Yeah, and then you get lost in the moment and then before you know it, it's, yeah, and then you wake up and get up the field.
Yeah, we get up and then this reality kicks in.
We're moving a bit too fast here.
So you go from smoking out the back of the pub to a field nearby.
Yeah.
Any particular reason?
Just to get out of the way of people, I think.
Presumably his security guys were there, right?
Yeah, yeah, they were there at the front.
They were just in the car park.
Trying to give them the slip?
Well, I think we had gone over the fence to have a cigarette away from everyone because he wasn't really meant to be smoking.
So yeah, we just hopped over the fence, seemed like a good idea at the time.
And the next thing, I mean, did you know as you were in Flagrante in the field that he was actually a virgin?
No, I didn't.
No.
I don't know why, but I didn't even think about it because it's never been in my mind before.
When did you find out?
Was it actually, was it only really confirmed by the book?
No, well, I suppose 100%, but I, yeah, you kind of people talk and then the next day it was apparent that, yeah, it was his first.
You were the chosen one.
I was indeed, yeah.
Does it feel weird talking about this?
It does, because it's just something that happened so long ago.
And to me, it's not a big deal.
I just, yeah, it's one of those things.
It's quite a big deal.
It is in the eyes of people, yeah, I suppose.
But like I said, I'd just seen him as a friend.
And if anything, it's just you've overstepped that line with a friend.
The entire collision lasted five minutes.
Yeah.
Probably at the higher end of expectation for men of that age, I would think, when they lose their virginity.
But what happened?
Was it awkward afterwards?
You went back to the pub, right?
Yeah, we kind of was like, oh, okay.
We decided to go separate ways.
So he went one way, I went the other, trying to make it look less obvious, but it doesn't really work.
Where were the security guys?
Well, at that point, they'd realised that he hadn't come out of the pub because it was closing time.
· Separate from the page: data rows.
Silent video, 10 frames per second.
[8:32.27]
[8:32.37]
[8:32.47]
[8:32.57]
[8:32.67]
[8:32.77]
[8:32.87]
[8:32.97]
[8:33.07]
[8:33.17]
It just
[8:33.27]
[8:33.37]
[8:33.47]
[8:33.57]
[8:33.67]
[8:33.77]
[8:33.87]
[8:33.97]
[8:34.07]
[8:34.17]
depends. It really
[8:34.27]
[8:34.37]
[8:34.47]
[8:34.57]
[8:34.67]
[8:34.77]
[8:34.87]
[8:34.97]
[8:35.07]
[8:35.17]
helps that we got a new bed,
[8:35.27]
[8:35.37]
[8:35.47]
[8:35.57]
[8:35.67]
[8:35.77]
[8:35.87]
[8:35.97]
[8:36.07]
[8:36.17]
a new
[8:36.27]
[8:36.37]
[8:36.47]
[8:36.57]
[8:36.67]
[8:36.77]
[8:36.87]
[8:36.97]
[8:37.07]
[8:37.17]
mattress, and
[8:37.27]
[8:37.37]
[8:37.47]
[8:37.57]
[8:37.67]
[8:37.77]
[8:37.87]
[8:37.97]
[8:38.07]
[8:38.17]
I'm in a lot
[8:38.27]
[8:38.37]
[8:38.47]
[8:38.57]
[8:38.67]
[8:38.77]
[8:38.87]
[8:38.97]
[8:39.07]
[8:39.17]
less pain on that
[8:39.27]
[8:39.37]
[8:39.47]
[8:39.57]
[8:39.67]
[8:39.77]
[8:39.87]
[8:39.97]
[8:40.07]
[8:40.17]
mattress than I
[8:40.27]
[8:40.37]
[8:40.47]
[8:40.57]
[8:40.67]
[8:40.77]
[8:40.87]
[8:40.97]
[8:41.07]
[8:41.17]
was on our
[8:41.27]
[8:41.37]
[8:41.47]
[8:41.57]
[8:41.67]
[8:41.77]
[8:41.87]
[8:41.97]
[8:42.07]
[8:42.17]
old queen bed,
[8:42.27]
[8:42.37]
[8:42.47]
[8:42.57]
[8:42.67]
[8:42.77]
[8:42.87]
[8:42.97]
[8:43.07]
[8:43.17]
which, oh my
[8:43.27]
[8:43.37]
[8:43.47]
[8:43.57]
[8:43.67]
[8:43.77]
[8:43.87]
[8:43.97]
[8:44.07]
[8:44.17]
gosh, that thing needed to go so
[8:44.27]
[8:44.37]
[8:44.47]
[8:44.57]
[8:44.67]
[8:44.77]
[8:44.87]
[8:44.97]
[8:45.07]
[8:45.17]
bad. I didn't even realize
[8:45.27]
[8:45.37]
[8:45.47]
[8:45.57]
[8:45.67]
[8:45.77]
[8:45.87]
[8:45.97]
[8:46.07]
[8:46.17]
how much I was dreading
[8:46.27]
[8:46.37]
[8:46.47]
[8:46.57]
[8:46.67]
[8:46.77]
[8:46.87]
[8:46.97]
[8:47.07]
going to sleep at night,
And yeah, they were looking for him and found him down the road, I think.
Did they ask what had been going on?
No.
No, he was kind of taken off and I went home.
You left your belt in the field?
I did, yeah.
I had to go back the next day when I collected my card to retrieve my belt.
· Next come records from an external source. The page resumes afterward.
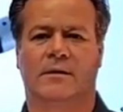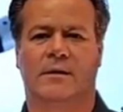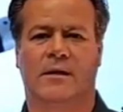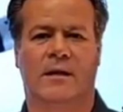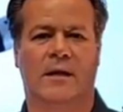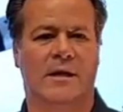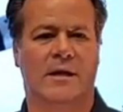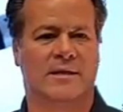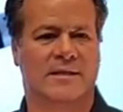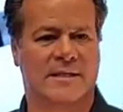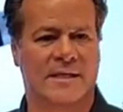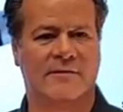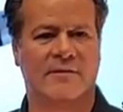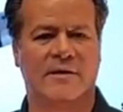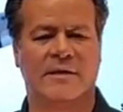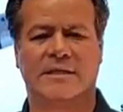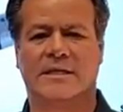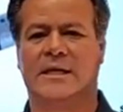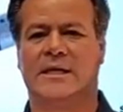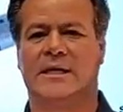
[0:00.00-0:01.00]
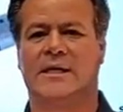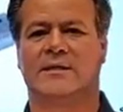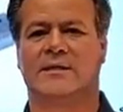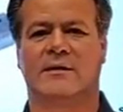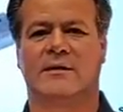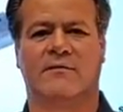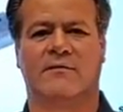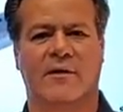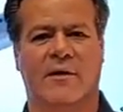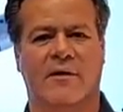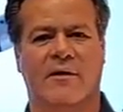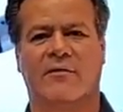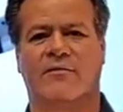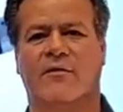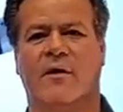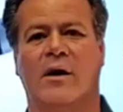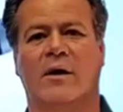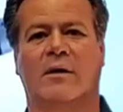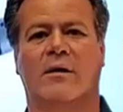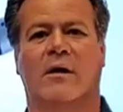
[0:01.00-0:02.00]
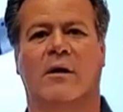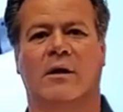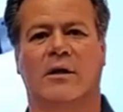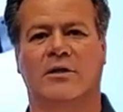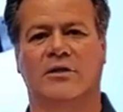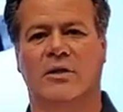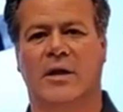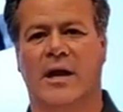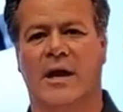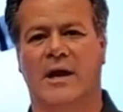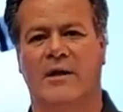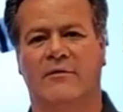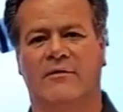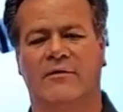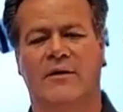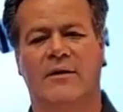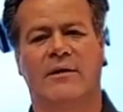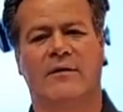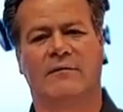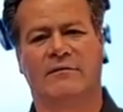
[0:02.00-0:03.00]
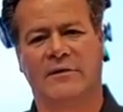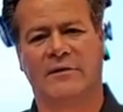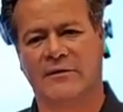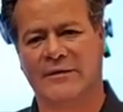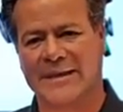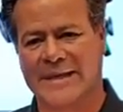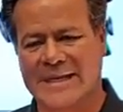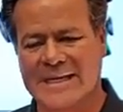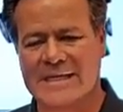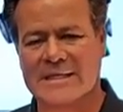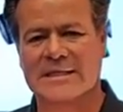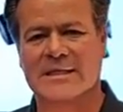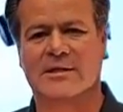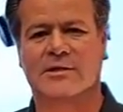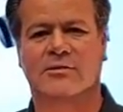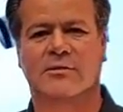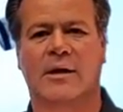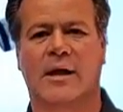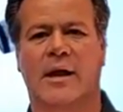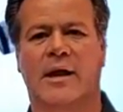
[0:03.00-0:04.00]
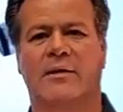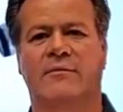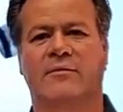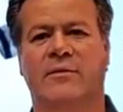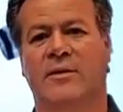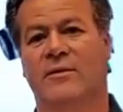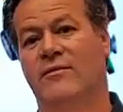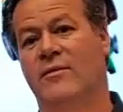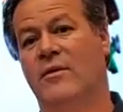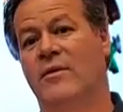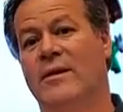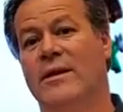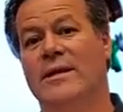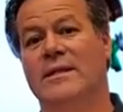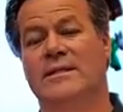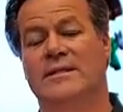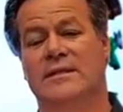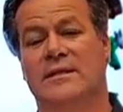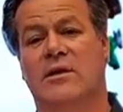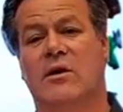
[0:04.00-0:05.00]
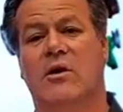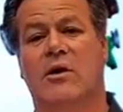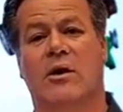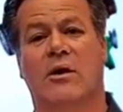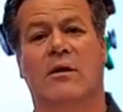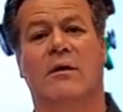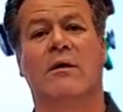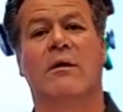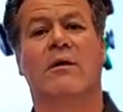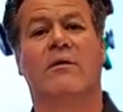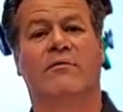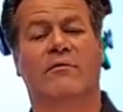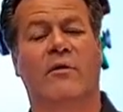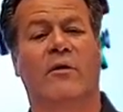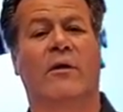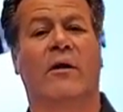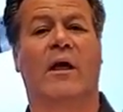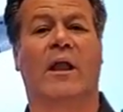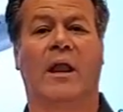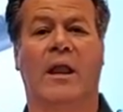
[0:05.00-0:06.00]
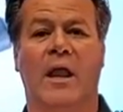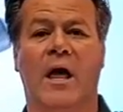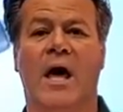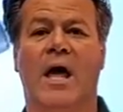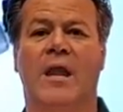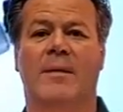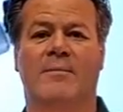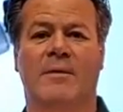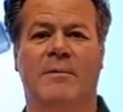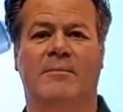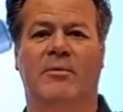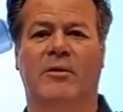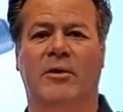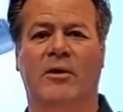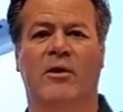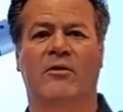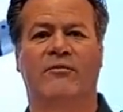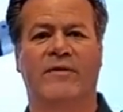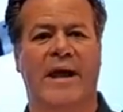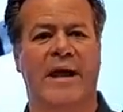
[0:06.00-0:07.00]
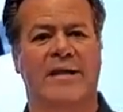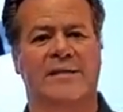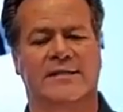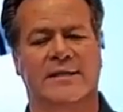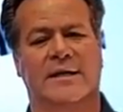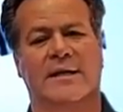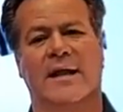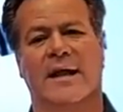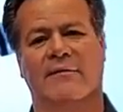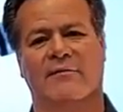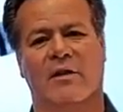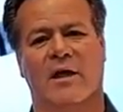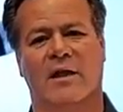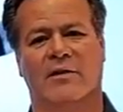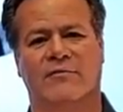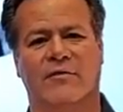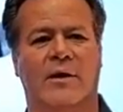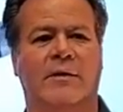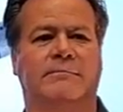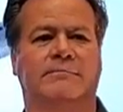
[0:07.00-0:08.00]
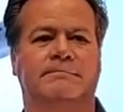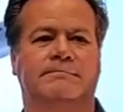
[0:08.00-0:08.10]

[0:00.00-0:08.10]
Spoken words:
CVT is a very fun car to drive, very easy to drive, and a very easy car for a lot of people to go fast in and have a lot of fun.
And when you saw your friends when you got back to the pub, what did you say to them?
Nothing.
There was quite a few giggles and they kind of knew what had happened.
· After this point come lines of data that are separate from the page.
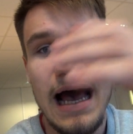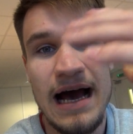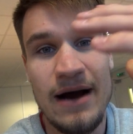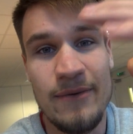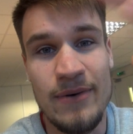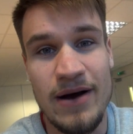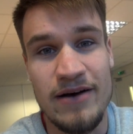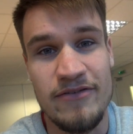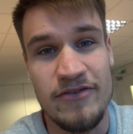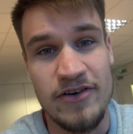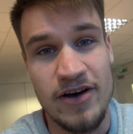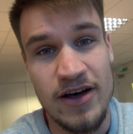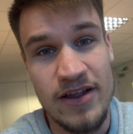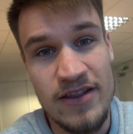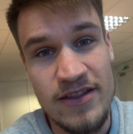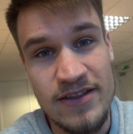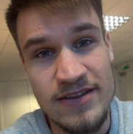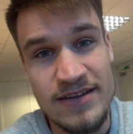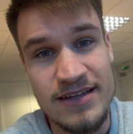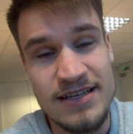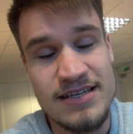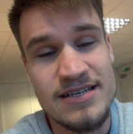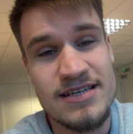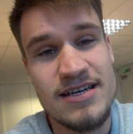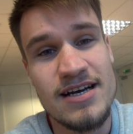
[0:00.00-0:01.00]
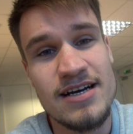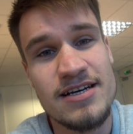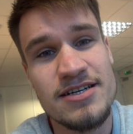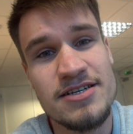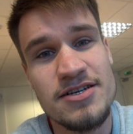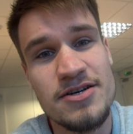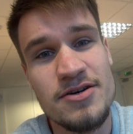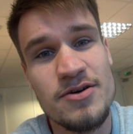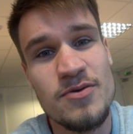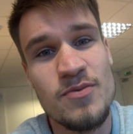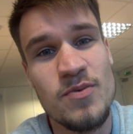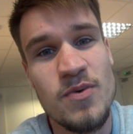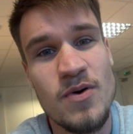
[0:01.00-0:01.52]
However, the
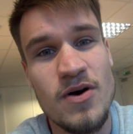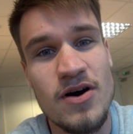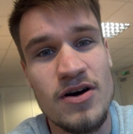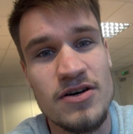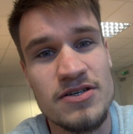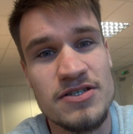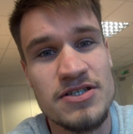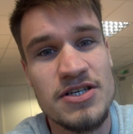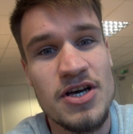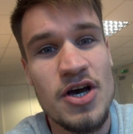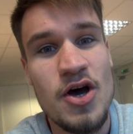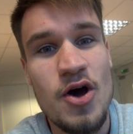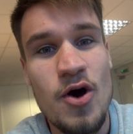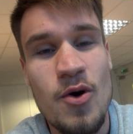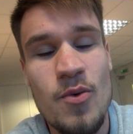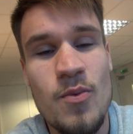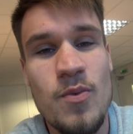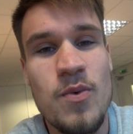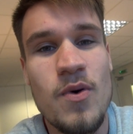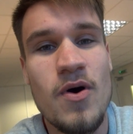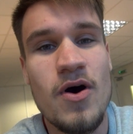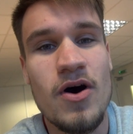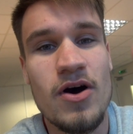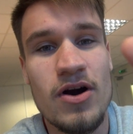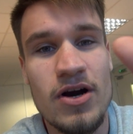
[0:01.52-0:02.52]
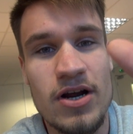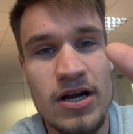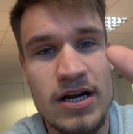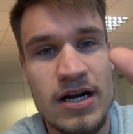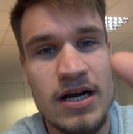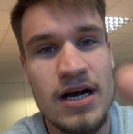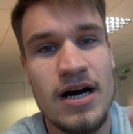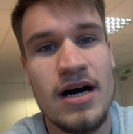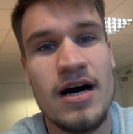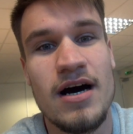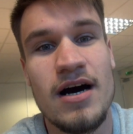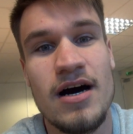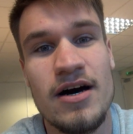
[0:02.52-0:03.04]
discussion was, what
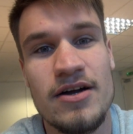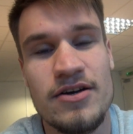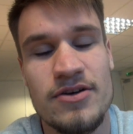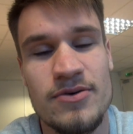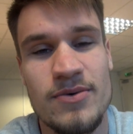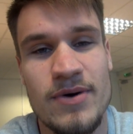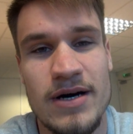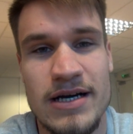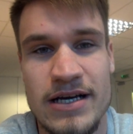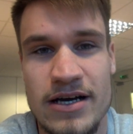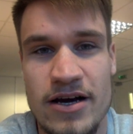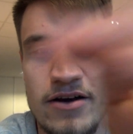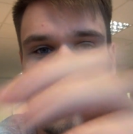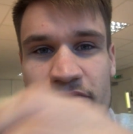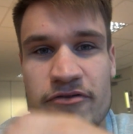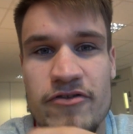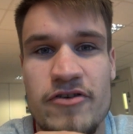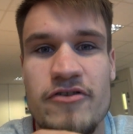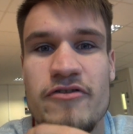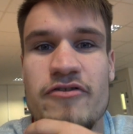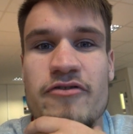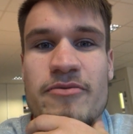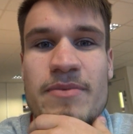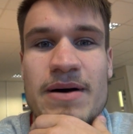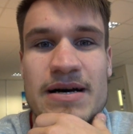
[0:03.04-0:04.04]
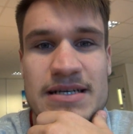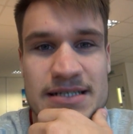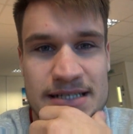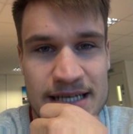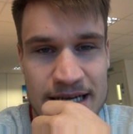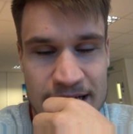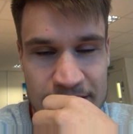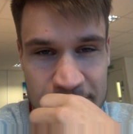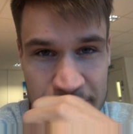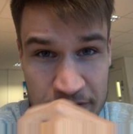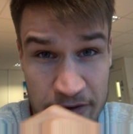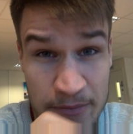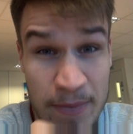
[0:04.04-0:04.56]
car do I go through for my
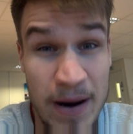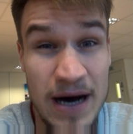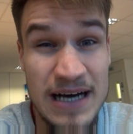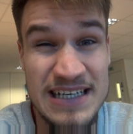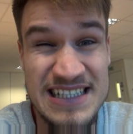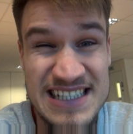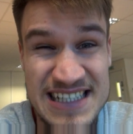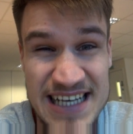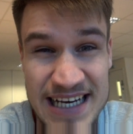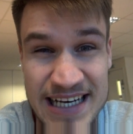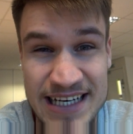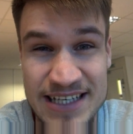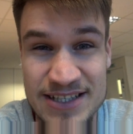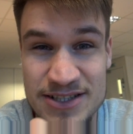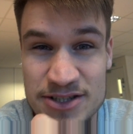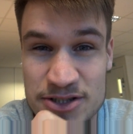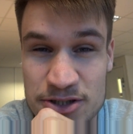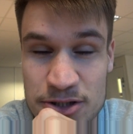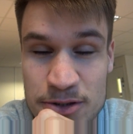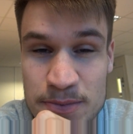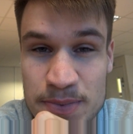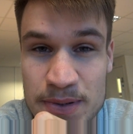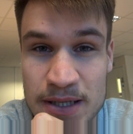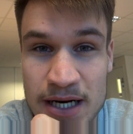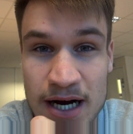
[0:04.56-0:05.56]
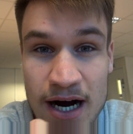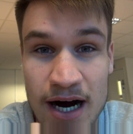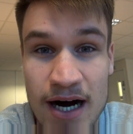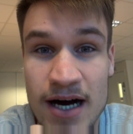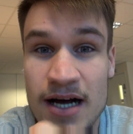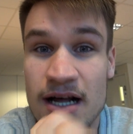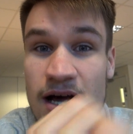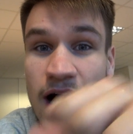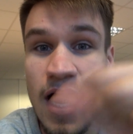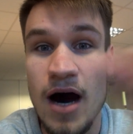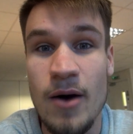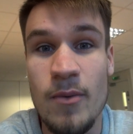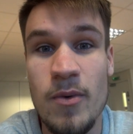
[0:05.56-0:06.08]
second supercar?
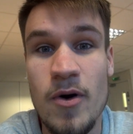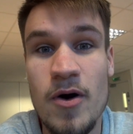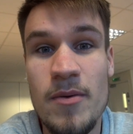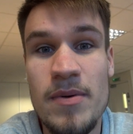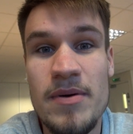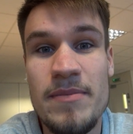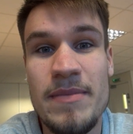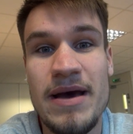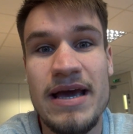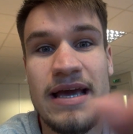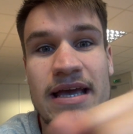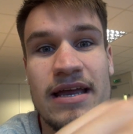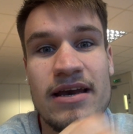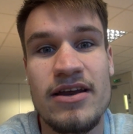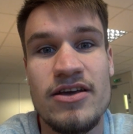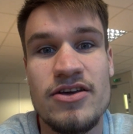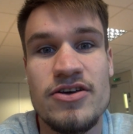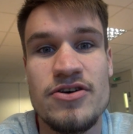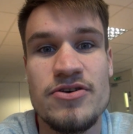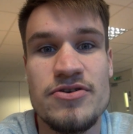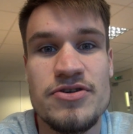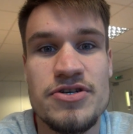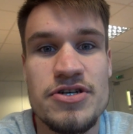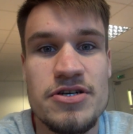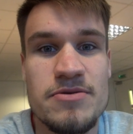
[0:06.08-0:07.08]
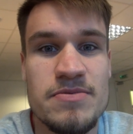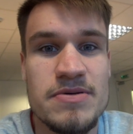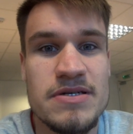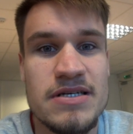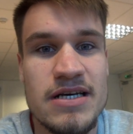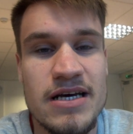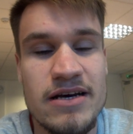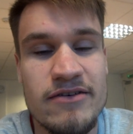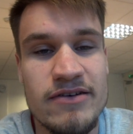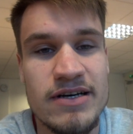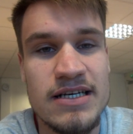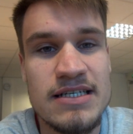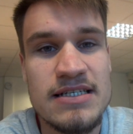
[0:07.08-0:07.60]
I will be making a YouTube
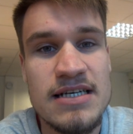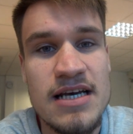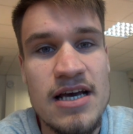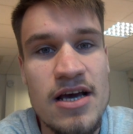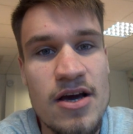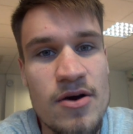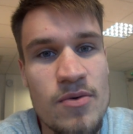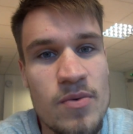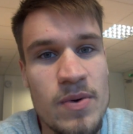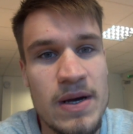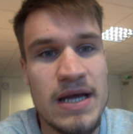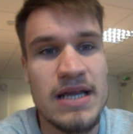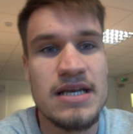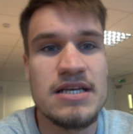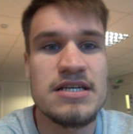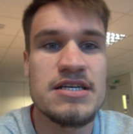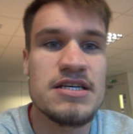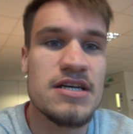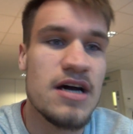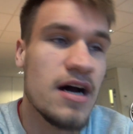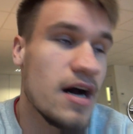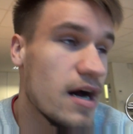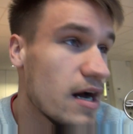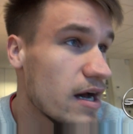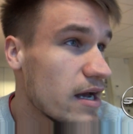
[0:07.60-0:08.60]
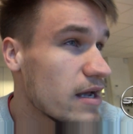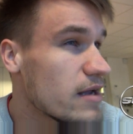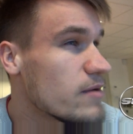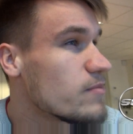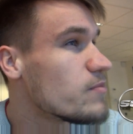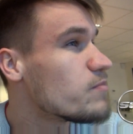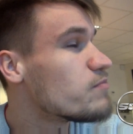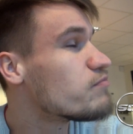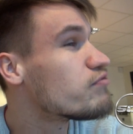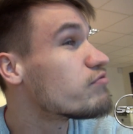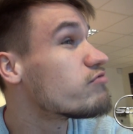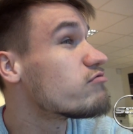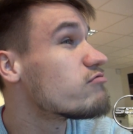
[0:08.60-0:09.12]
series, which
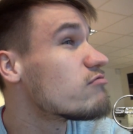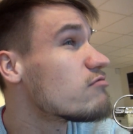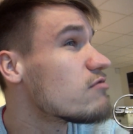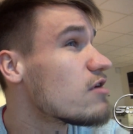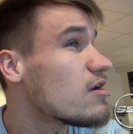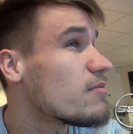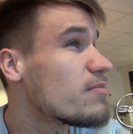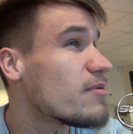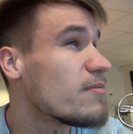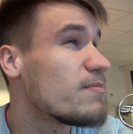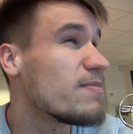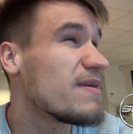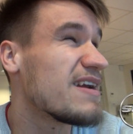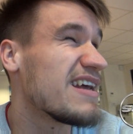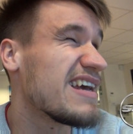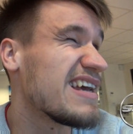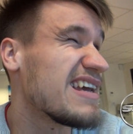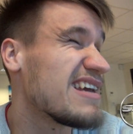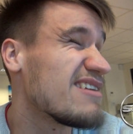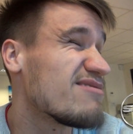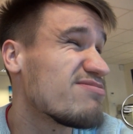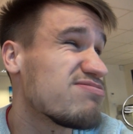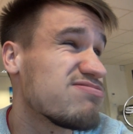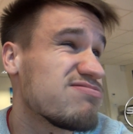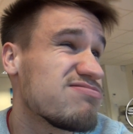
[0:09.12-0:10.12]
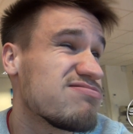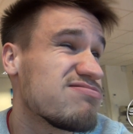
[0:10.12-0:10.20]
I probably,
And I think they probably knew what was going on when the security had started looking for him.
But yeah, they just, no one really said anything.
I think everyone was just like, keep quiet and carry on.
You wake up in the morning, you're presumably quite hungover.
Yep.
And then is there that moment where you suddenly go, oh God, I've just remembered.
Yeah.
Yeah.
It's that cringe factor that creeps in and you're like, oh no, I've well and truly overstepped the mark.
Yeah.
What did you think to do then?
I mean, anything?
Did you try and contact him?
No, I thought I just need to go and get my car.
I probably had to go to work or get ready for work the next day.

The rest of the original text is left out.